Андрей Второй был пивным олигархом и совместно с «высшим братом» и своим родным братом Вениамином владел самой мощной в России пивной дистрибьюторской компанией под довольно странным, на первый взгляд, названием «Сезон охоты». Хотя если вдуматься, то название это передавало суть пивного бизнеса совершенно точно. Всплеск продаж пива наступает в конце апреля, с началом первых теплых дней, а заканчивается примерно в середине сентября. Заводы-изготовители этого пойла сами предпочитают не связываться с процессом продажи, а осуществляют ее через вот такие дистрибьюторские компании – распределительные центры. Дистрибьюторы зарабатывают на каждой бутылке несколько процентов от ее закупочной стоимости, вот и весь смысл этого бизнеса так, как он выглядит для человека непосвященного. На самом-то деле – это настолько перенасыщенный бизнес-процессами организм, что описывать его целиком займет сумасшедшее количество времени. Скажем лишь, что и здесь закупщики играют одну из самых ключевых ролей в полноценном его функционировании. Андрей Второй прекрасно это понимал, и у него «на интересе» сидели абсолютно все закупщики Москвы. А если не сидели, как, например, один тип по фамилии Бледнов из сети магазинов «Эскалатор», то их отчего-то довольно быстро увольняли. Видимо, на каком-то этапе подключался ресурс «высшего брата», с которым владельцы торговых сетей – обладатели значков под лацканами – предпочитали не спорить.

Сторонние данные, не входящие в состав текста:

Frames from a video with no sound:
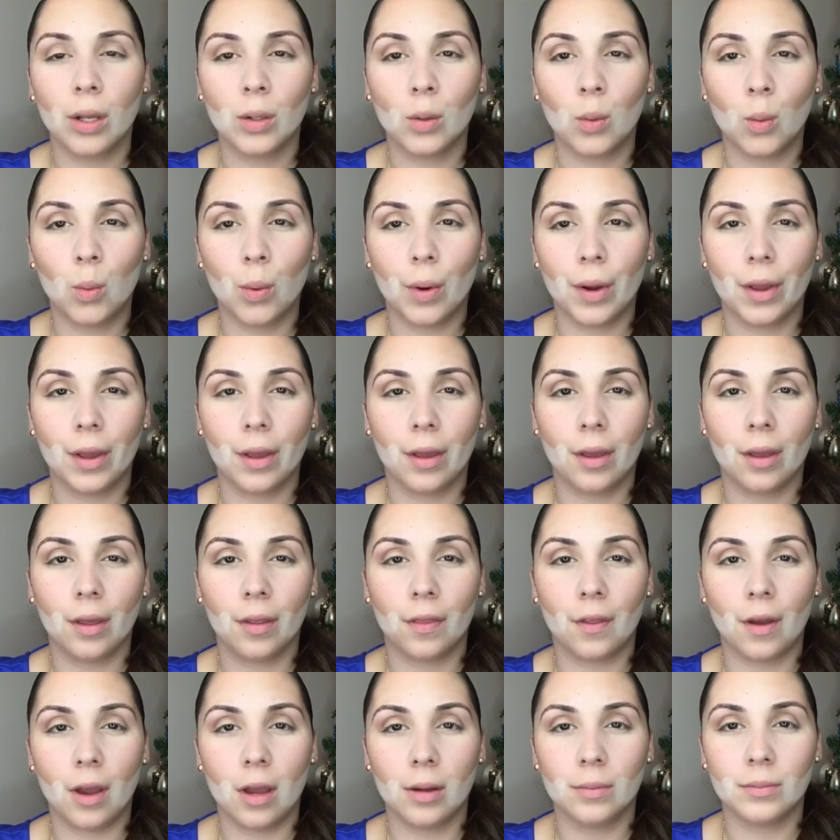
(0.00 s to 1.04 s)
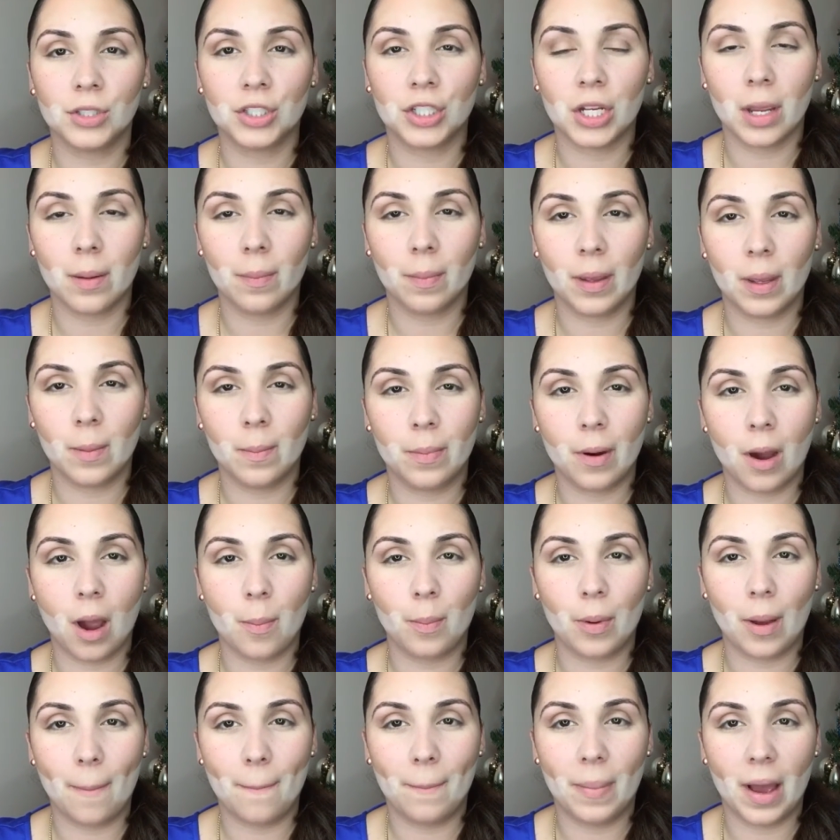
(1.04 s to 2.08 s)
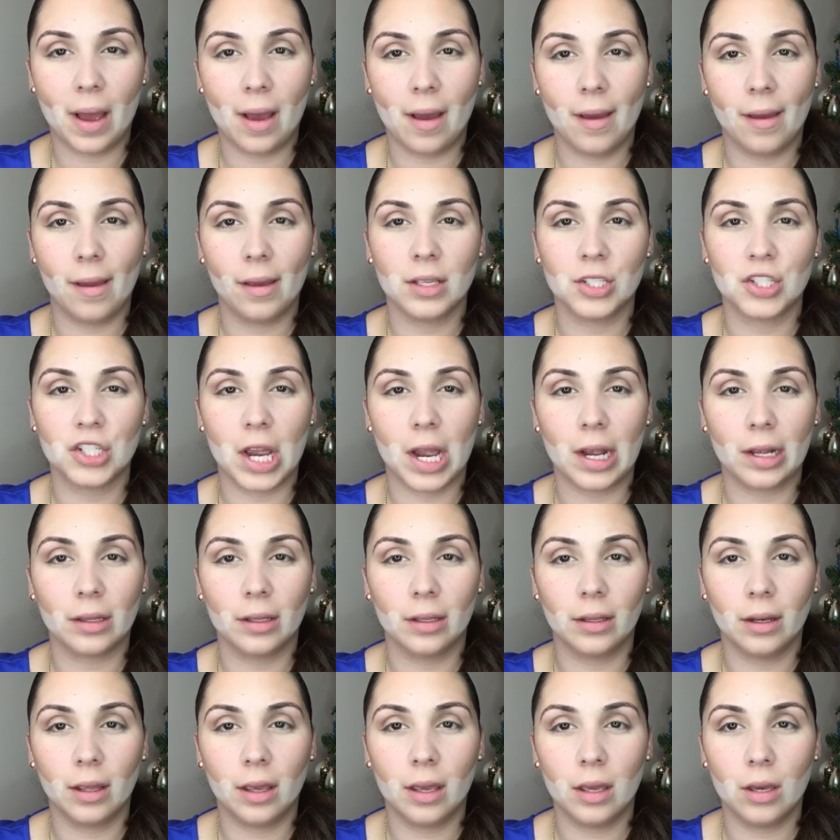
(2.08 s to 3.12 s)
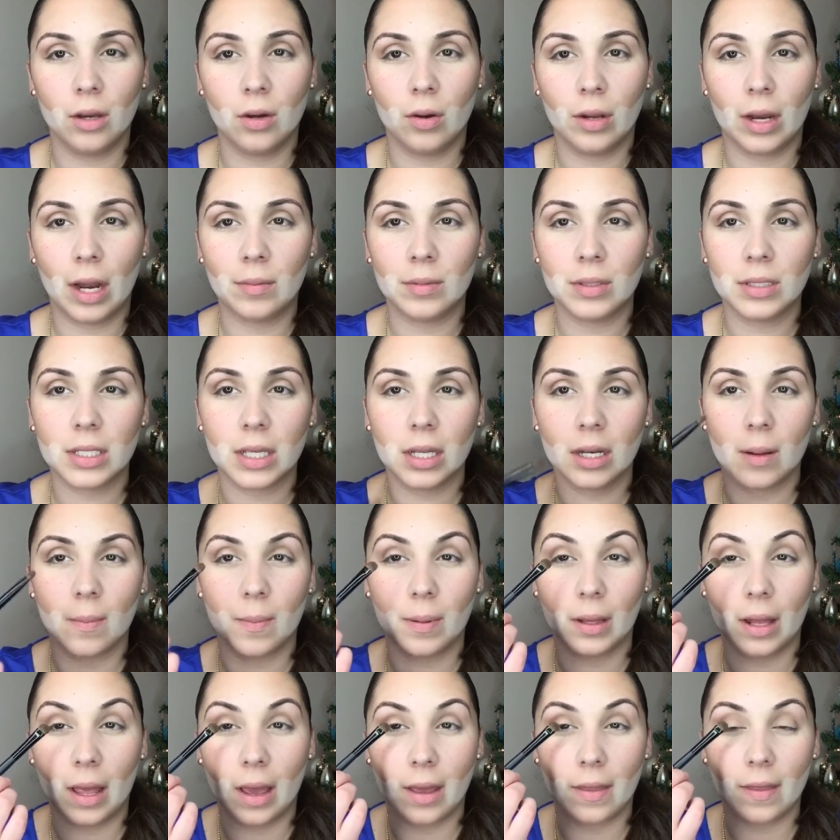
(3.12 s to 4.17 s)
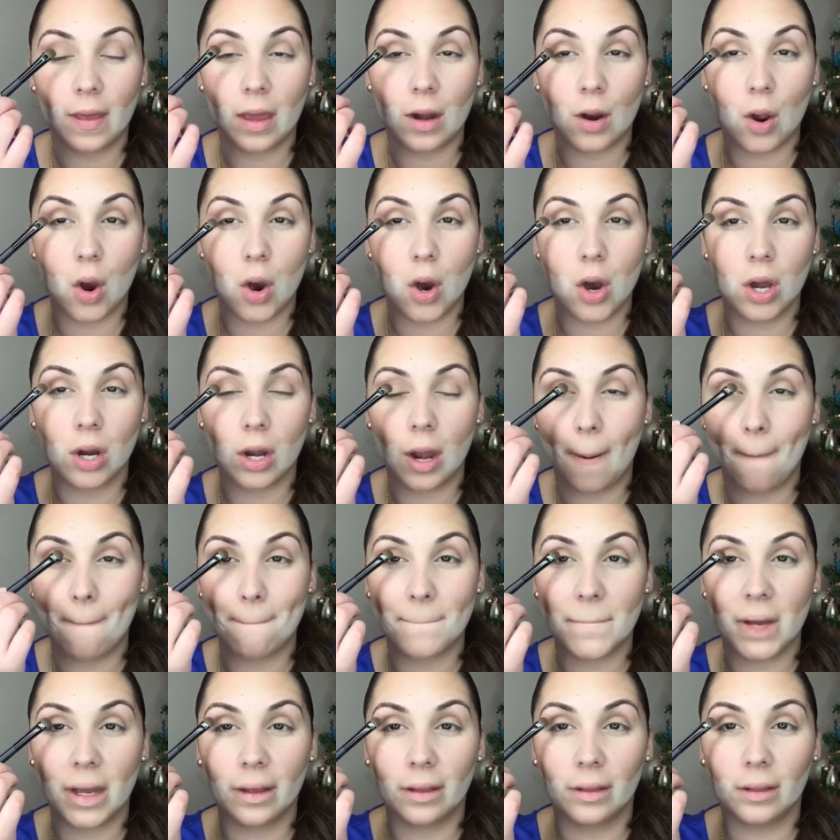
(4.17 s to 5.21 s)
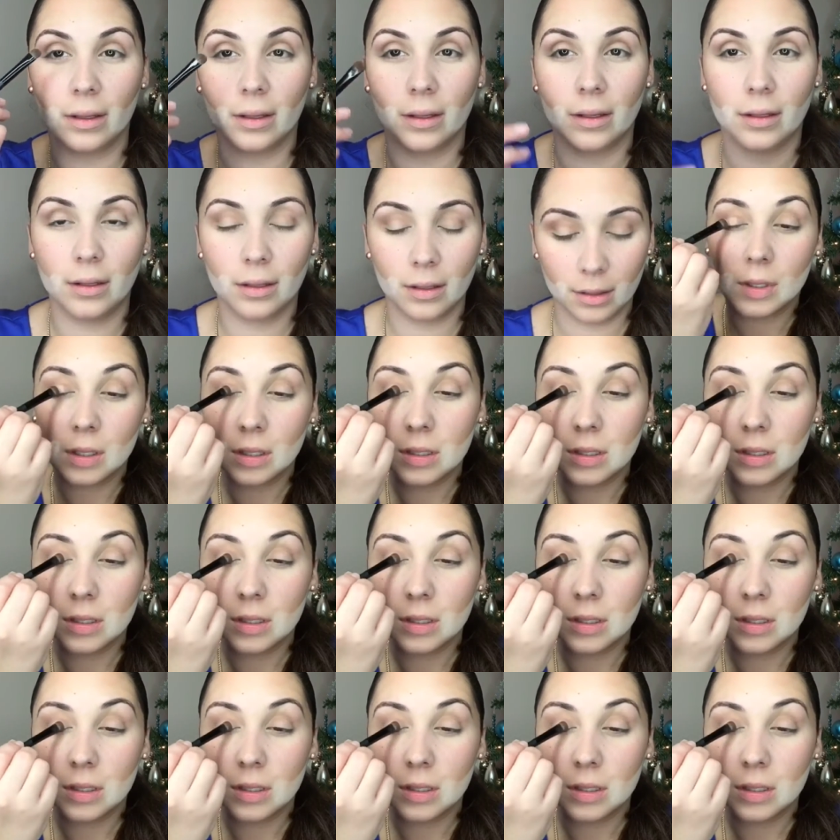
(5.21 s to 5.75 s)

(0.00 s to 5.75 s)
in with um, Champagne Pop by Jaclyn Hill and I'm just gonna apply that on my lid.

Герману даже не пришлось выдвигать никаких условий. Андрей Второй пригласил его не куда-нибудь, а в собственную квартиру – пентхаус в доме на Полянке, из панорамных окон которой не хуже, чем из «Эльдорадо», был виден Кремль. Они сели перед самым настоящим камином, при виде которого Герман просто задохнулся от восхищения, и без того подавленный фантастической роскошью Андреева жилища. Задавать вопрос о том, как в городском многоквартирном доме может функционировать камин, Герман не стал.

Попивая что-то вроде «Timeless»[4], Андрей Второй посвятил Германа в нехитрое пивное ценообразование и заявил следующее:

– Гера, я, стандартно, могу предложить тебе один процент от перечисленных тобою за месяц денег. Я знаю, что это немного, но такова моя норма прибыли, а уменьшать ее, как ты сам понимаешь, я не собираюсь.